Expanding Opportunities for Our Students

This past summer, my son Colin GS’17 took Art Humanities and Music Humanities at Reid Hall in Paris. Colin and his classmates, 18 Columbia College and fellow GS students, spent six weeks studying the great composers and artists — as they are studied by every Columbia College student — but with the special addition of visiting important monuments and museums, and seeing performances, in Paris and the surrounding region.

James Valentini smiling

MATTHEW SEPTIMUS

This was the first summer that the College offered Art Hum and Music Hum together in Paris, and the first year we offered any part of the Core Curriculum abroad (beginning with individual Art Hum and Music Hum classes during the Spring 2015 semester). Colin and his classmates were lucky to have the opportunity to study with two of our most renowned faculty: Robert E. Harrist Jr. GSAS’81, one of the leading scholars on Chinese painting and calligraphy, who is profiled in this issue, and Susan Boynton, an expert on both liturgy and music in medieval Western monasticism, and music and childhood. And the students were able to extend their coursework beyond the classroom, from the collections at the Louvre to Monet’s home in Giverny.
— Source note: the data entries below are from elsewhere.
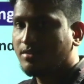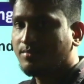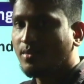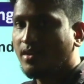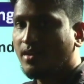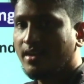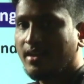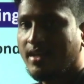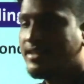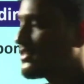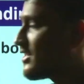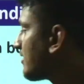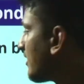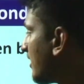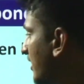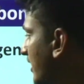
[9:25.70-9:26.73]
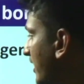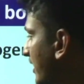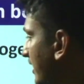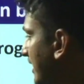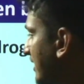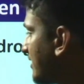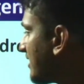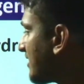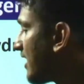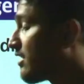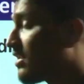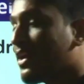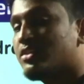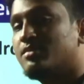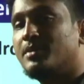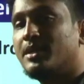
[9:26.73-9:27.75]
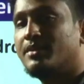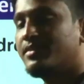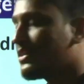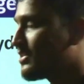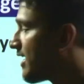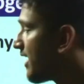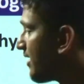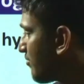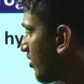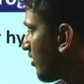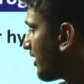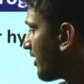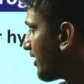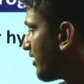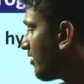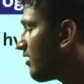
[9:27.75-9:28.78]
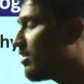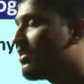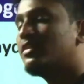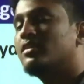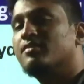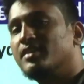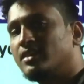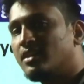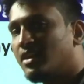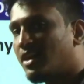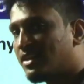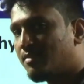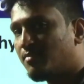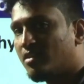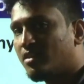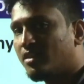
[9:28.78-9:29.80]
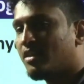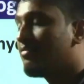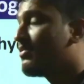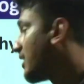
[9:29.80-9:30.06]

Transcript: bonding. Is this attraction between the same molecule or with the other molecule? With the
Expanding opportunities within the Core and beyond Morningside Heights, as we have with our new Reid Hall program, are two goals of Core to Commencement, the campaign we launched on November 20. Core to Commencement aims to strengthen what I think can justifiably be called the world’s greatest undergraduate experience by bringing the students who can best contribute to and profit from the unique College experience to campus; by supporting the great scholars who teach, advise and mentor our students; by increasing opportunities beyond the classroom through internships, research projects, fellowships and global experiences; by sustaining our unique Core; and by maintaining the financial aid that makes a Columbia College education accessible to so many.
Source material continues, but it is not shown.